SemClose

  • Title: Source Code Search for Semantically Similar Functionalities (SemClose: Semantically Close code fragments)

  • Period: 1st September 2017 - 31st August 2021.

  • Objectives: The main objectives of SemClose are threefold: (1) First, SemClose aims at building a code-to-code search engine for super code repositories such as GitHub. This engine leverages code snippets in Q&A sites. (2) Second, SemClose investigates the results of the code search engine to better understand semantic code clones across different software projects. This may shed light on the current practice of software development, which benefits from code clones. (3) Third, SemClose focuses on providing a collection of semantic clones to developers per functionality.
         Our key insight to statically find semantic code clones in a scalable way is first to undertake a description of the functionality implemented by any code fragment. Then, such descriptions can be used to match other code fragments that could be described similarly. We propose SemClose (Find a Code other than Yours) as a novel, static, scalable and effective system for finding semantic code clones in large code bases.
         Novelty of approach w.r.t semantic clone search: the current state-of-the-art of semantic clone search relies on (1) static structure or (2) dynamic execution traces. The former techniques are inaccurate if clones have completely different syntactic structures. The latter approaches are fairly accurate but not scalable to the real development context. SemClose overcomes these limitations by leveraging information collected from Q&A sites and achieves high scalability and accuracy.
         Expected Outcomes: SemClose is expected to yield several outcomes in terms of publications and tools for the research communities. We expect to publish at least 2 research papers at top conferences venues (e.g., ICSE, FSE, ASE, etc.) and 1 article at a top journal. We plan to publicly release a benchmark of semantic clones and a tool for semantic code clone search that will serve as baseline for comparing other approaches.

RECOMMEND

  • Title: Automatic Bug Fix Recommendation: Improving Software Repair and Reducing Time-to-Fix Delays in Software Development Projects

  • Period: 1st February 2016 - 31st January 2019.
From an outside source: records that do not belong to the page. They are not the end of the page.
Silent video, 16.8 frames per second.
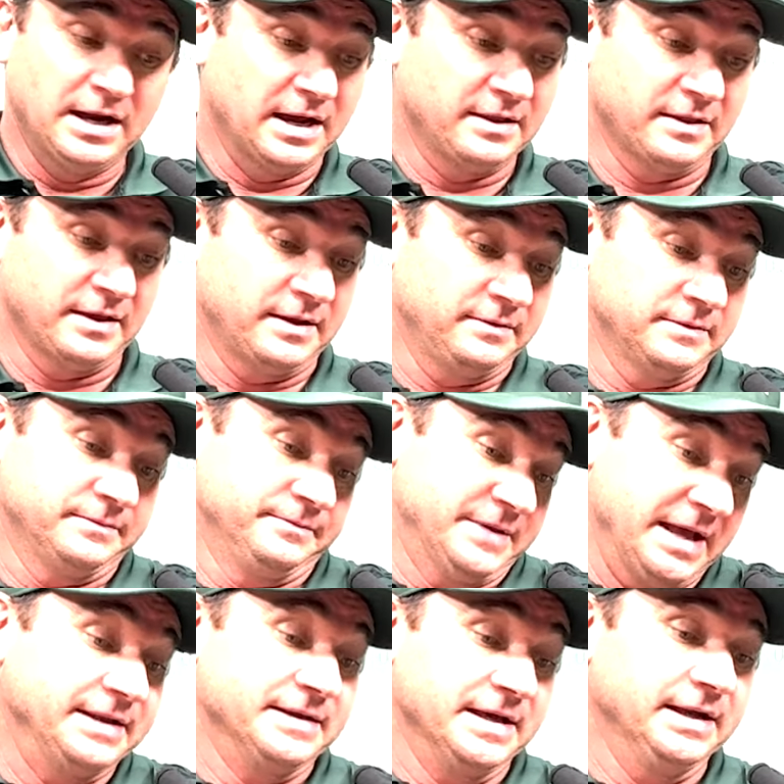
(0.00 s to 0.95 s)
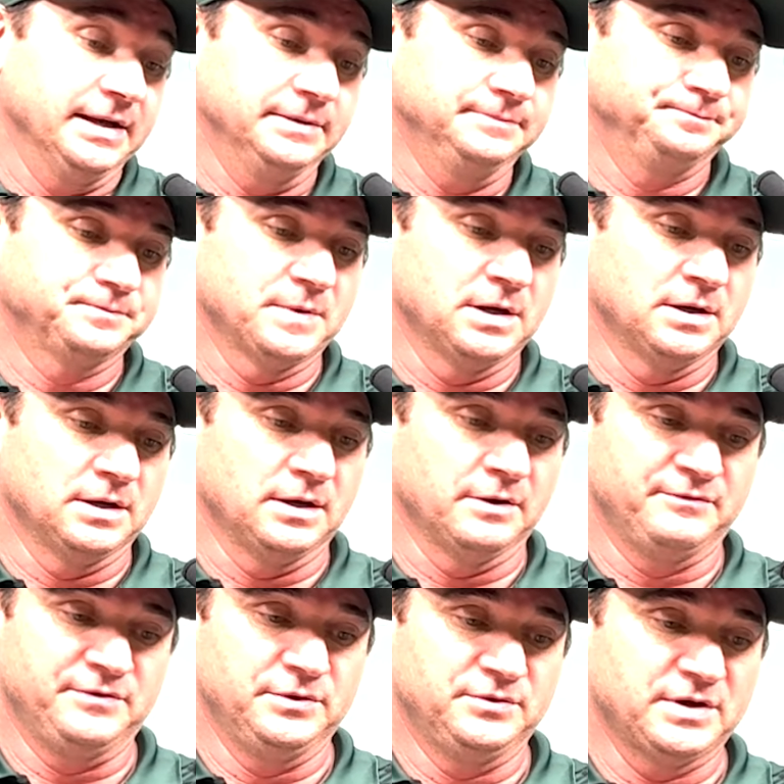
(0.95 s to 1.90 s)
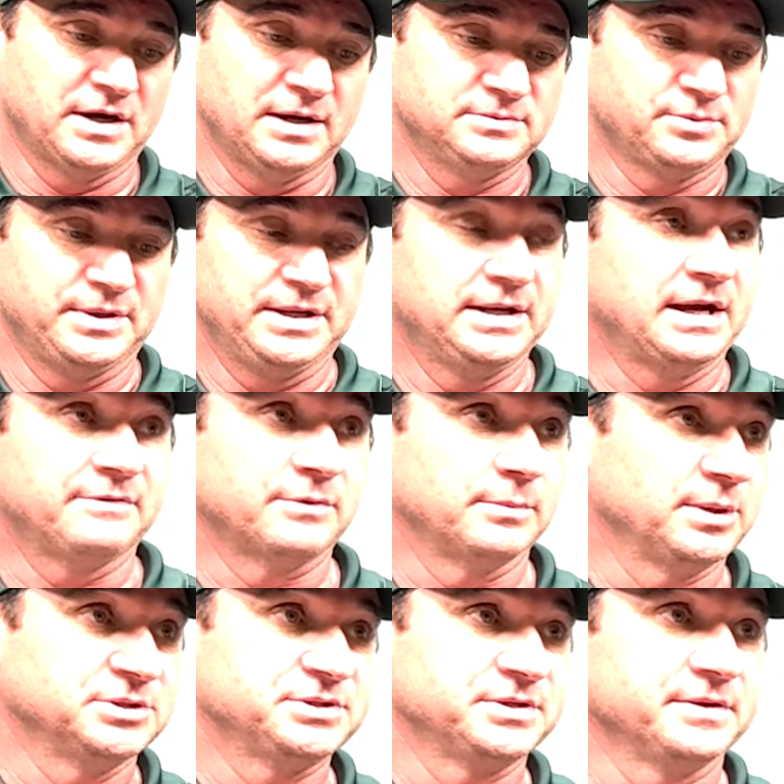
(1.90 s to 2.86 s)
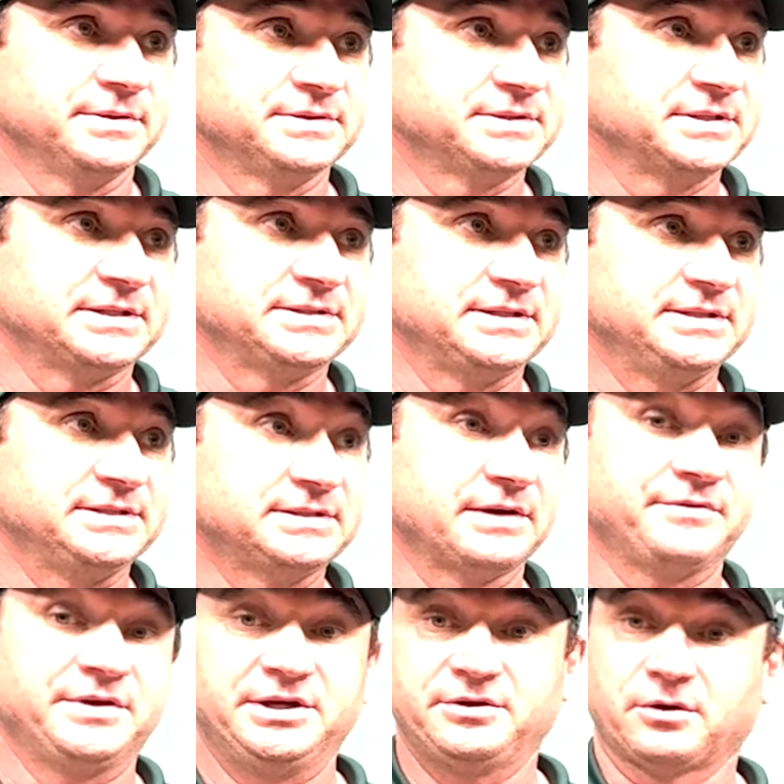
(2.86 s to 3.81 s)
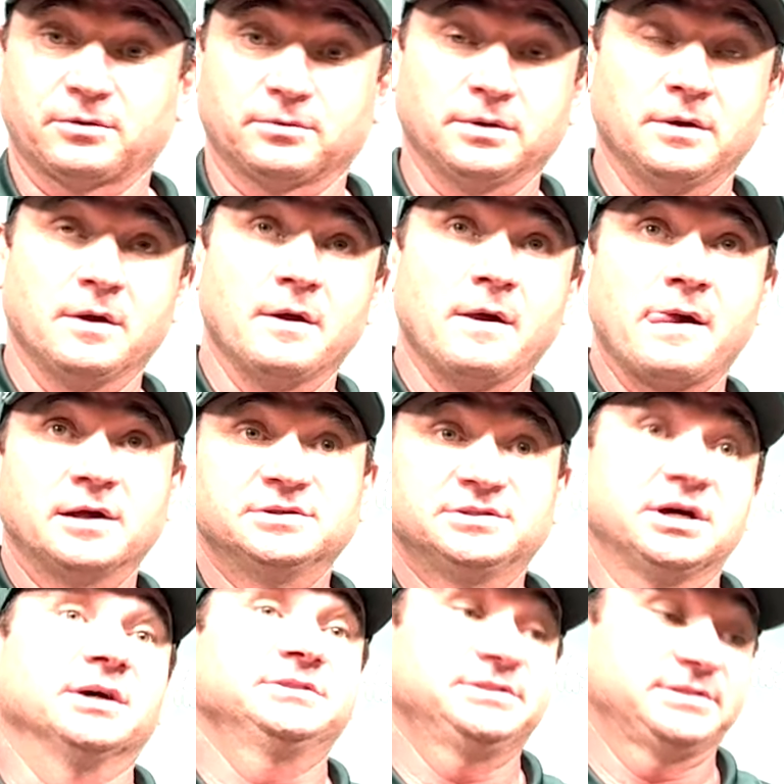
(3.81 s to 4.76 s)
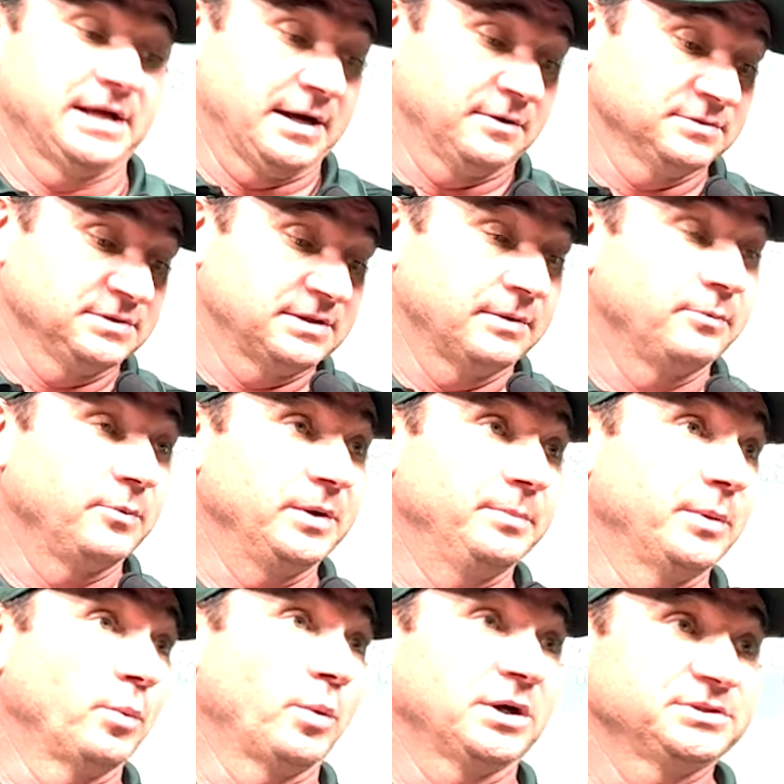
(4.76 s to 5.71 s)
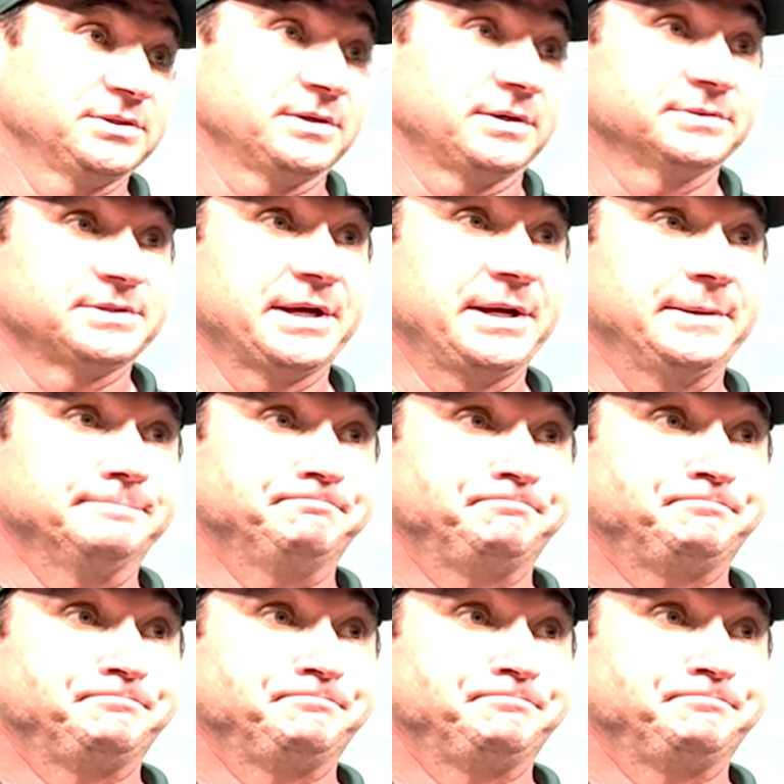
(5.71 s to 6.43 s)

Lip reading: and then they did it a few times. We didn't have a bunch of the 60, 70-yard touchdowns that we've been watching on tape.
  • Summary: Software is now pervasive in our lives but bug-free software remains a myth. Actually, constraints on resources, including time, manpower and testing environment, often lead project developers to release software that still contain many bugs. Users will then run into issues that they will report to the development teams. At industry level, the volume of reports collected can often be beyond the capabilities of developers to triage, assign and fix them.
         For example, in 2006, Mozilla developers were receiving about 300 bug reports every day. A volume that Mozilla developers admitted they could not handle by themselves. Even when the bug is assigned to a developer, he must ensure that he understand the cause of the bug and how it can be effectively fixed. In such a context, without an automated tool for systematically analyzing these bug reports and providing fix tips, most bugs will not be quickly dealt with, increasing the time-to-fix delays. Some bugs, tagged as minor, may even go unnoticed.
         There is today a momentum of automatic program repair, a research field where various approaches are devised to automatically fix programs once a fault is detected. Such approaches attempt to patch a program in a way that makes it pass all the tests. So far, there are no reports of adoption of these approaches in the industry. Indeed, currently, automatic program repair is a young and immature research field, and it has a number of caveats including the fact that: (1) only a limited set of fault types are considered, (2) the proposed fixes can be perceived as alien code and may be out of tune with the rest of the code and (3) there is no guarantee that this fix should be maintained or that it definitely fixes the bug.
         The industry standard remains to thoroughly review bug reports and manually write corresponding fixes. Developers thus require new approaches and tools to help them readily understand bug report and infer the appropriate fix so as to (1) reduce the time-to-fix delay and (2) produce homogeneous code that is easy to maintain.
         The RECOMMEND project aims at designing and building a bug fix recommendation system for software development projects. The system will be independent from any programming language. We will leverage information retrieval techniques and machine learning techniques to identify, from the history of a project or of similar projects, examples of fixes which can be proposed to address a newly submitted bug report.

FIXPATTERN

  • Title: Automated Program Repair using Fix patterns Learned from Human-written Patches

  • Period: 1st August 2015 - 30th November 2018.

  • Summary: Patch generation is one of the important tasks in software maintenance. However, it is the least explored area while a large number of research work have been conducted for other debugging activities such as fault localization and prioritization . In practice, debugging cannot be completed without patch generation even if a fault is accurately localized or efficiently prioritized.
         In addition, patch generation is recognized as an essential task in software development since most contemporary software systems inevitably contain bugs that need to be fixed. As the size and complexity of software systems get larger and higher, significantly more number of bugs are found and reported. Naturally, the corresponding cost for resolving the bugs is rapidly increasing.
         To minimize time and cost spent fixing bugs, an automated program repair technique must be devised. Even if this approach may fix a certain portion of bugs, it can largely mitigate burden for debugging so that developer can focus on more creative activities. In addition, the quality of software can be improved as the number of bugs is reduced. This strongly motivates the project, FIXPATTERN, an automated technique for patch generation.
         The FIXPATTERN project aims at presenting new approaches to automated program repair. First, the project devises a novel pattern-based repair technique learned from human-written patches. This technique can outperform existing techniques based on random mutation with respect to patch quality and readability. Second, this project proposes an semantic-based approach to fix pattern mining for supporting the pattern-based repair technique. Third, a bug classification method is presented by this project. The method is essential since the efficiency of the repair technique can be improved if it can figure out the type of a given bug upfront. Fourth, this project provides the result of a large empirical study on open source projects. One of the main reasons that only few practitioners adopted existing automated repair techniques is that only few evaluation results in practice are available. Thus, it is necessary to provide empirical results studied on a large set of real bugs in practice.